A co-culture model of the developing small intestine offers new insight in the early immunomodulation of enterocytes and macrophages by Lactobacillus spp. through STAT1 and NF-kB p65 translocation

Abstract

The early establishment of a complete microbiome has been shown to play an integral part in the development and maintenance of an intact intestine and its immune system, although much remains unknown about the specific mechanisms of immune modulation in newborns. In our study we show in a co-culture model of the undeveloped small intestine that members of Lactobacillus spp. influence STAT1 and NF-kB p65 nuclear translocation in both intestinal epithelial cells as well as underlying macrophages. Moreover, by using imaging flow cytometry we were able to monitor each individual cell and create a framework of the percentage of cells in which translocation occurred in challenged versus control cell populations. We also observed a significant difference in baseline translocation in intestinal cells when cultured alone versus those in a co-culture model, underpinning the importance of 3D models over monolayer set-ups in epithelial in vitro research. In conclusion, our work offers new insights into the potential routes by which the commensal microbiome primes the early immune system to fight pathogens, and shows how strain-specific these mechanisms really are.

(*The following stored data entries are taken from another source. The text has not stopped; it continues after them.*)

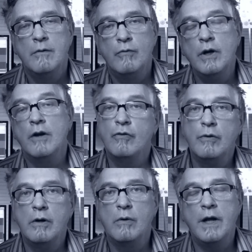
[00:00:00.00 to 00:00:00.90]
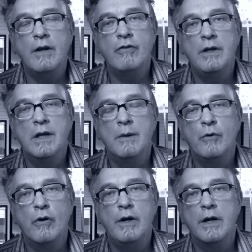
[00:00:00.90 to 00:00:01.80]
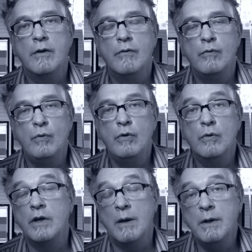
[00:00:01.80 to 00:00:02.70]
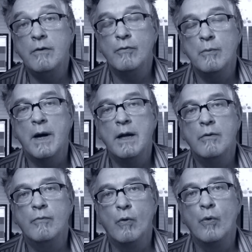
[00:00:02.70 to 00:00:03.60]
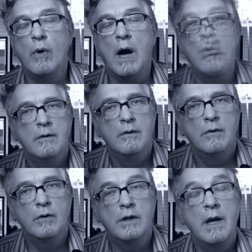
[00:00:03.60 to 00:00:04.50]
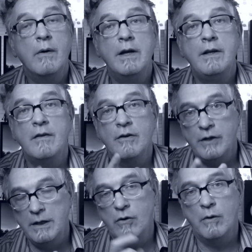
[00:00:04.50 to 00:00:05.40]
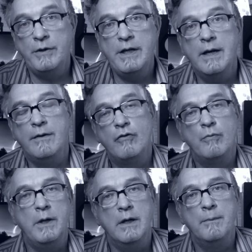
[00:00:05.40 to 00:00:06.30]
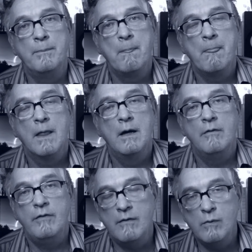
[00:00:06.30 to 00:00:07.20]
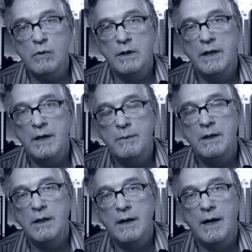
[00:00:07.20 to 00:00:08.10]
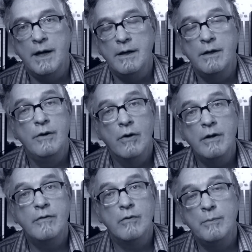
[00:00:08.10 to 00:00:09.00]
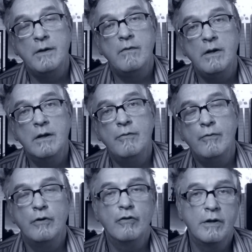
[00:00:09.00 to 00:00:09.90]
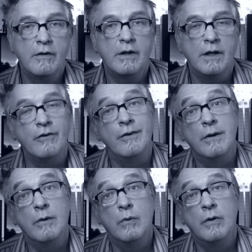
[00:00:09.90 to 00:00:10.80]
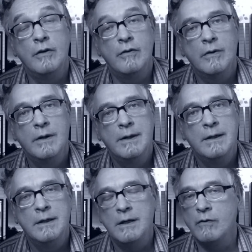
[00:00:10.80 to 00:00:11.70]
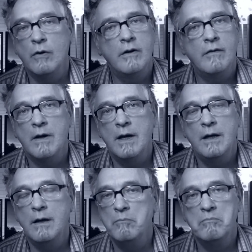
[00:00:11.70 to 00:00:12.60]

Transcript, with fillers: wunderschöne Location hier im Kölner Süden und damit für meine Wohnung aus. Und genau an dieser Stelle kommt ihr ins Spiel. Wir suchen nämlich ein neues Domizil für Johnny's Kitchen und das könnte sein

Figure 1. Graphic outline of the study.

By using imaging multicolor flow cytometry we have monitored the translocation of NF-kB p65 and STAT1 in untransformed polarized human neonatal small intestinal epithelial cells H4-1, challenged with different Lactobacillus spp. strains, and in macrophage TLT cells that have been simultaneously co-cultured in a reductionist human 3D model of the immature gut.

Figure 2. Analysis of cell populations with imaging flow cytometry.

Cells were stained with Cy3-labeled NF-kB p65 as well as 7AAD and Alexa Fluor 647-labeled STAT1. Images were acquired using the ImageStreamX multispectral imaging flow cytometer, collecting 5000 events per sample at 40× magnification and analyzed using IDEAS image-analysis software. Gating on bivariate plot of aspect ratio versus cell area was first used to isolate a population of single cells. Cells within the focal plane were further selected using a two-dimensional plot of image contrast versus root-mean-squared (rms) gradient. The software compared the location of probes (NF-kB, STAT1) with the location of the nucleus in each acquired cell, running a probe similarity algorithm.

Figure 3. NF-kB p65 and STAT1 translocations in small intestinal epithelial cells.

a) Percentage of H4-1 small intestinal epithelial cells in co-culture with TLT macrophages in which translocation of STAT1 and NF-kB occurred after treatment with different bacterial strains and positive controls. b) Acquired images of H4-1 cells with cytoplasmic or translocating probes. * indicates significant differences from control cells (p<0.05).

Figure 4. NF-kB p65 and STAT1 translocations in TLT macrophages.

a) Percentage of TLT macrophage cells in basolateral co-culture with H4-1 cells in which translocation of STAT1 and NF-kB occurred after treatment with different bacterial strains and positive controls. b) Acquired images of H4-1 cells with cytoplasmic or translocating probes. * indicates significant differences from control cells (p<0.05).

Figure 5. Baseline translocations in regard to the culturing technique.

Percentages of untreated H4-1 and TLT cells in which baseline STAT1 and NF-kB cytoplasmic shifts have been observed in regard to the culturing technique. * indicates significant differences between models (p<0.05).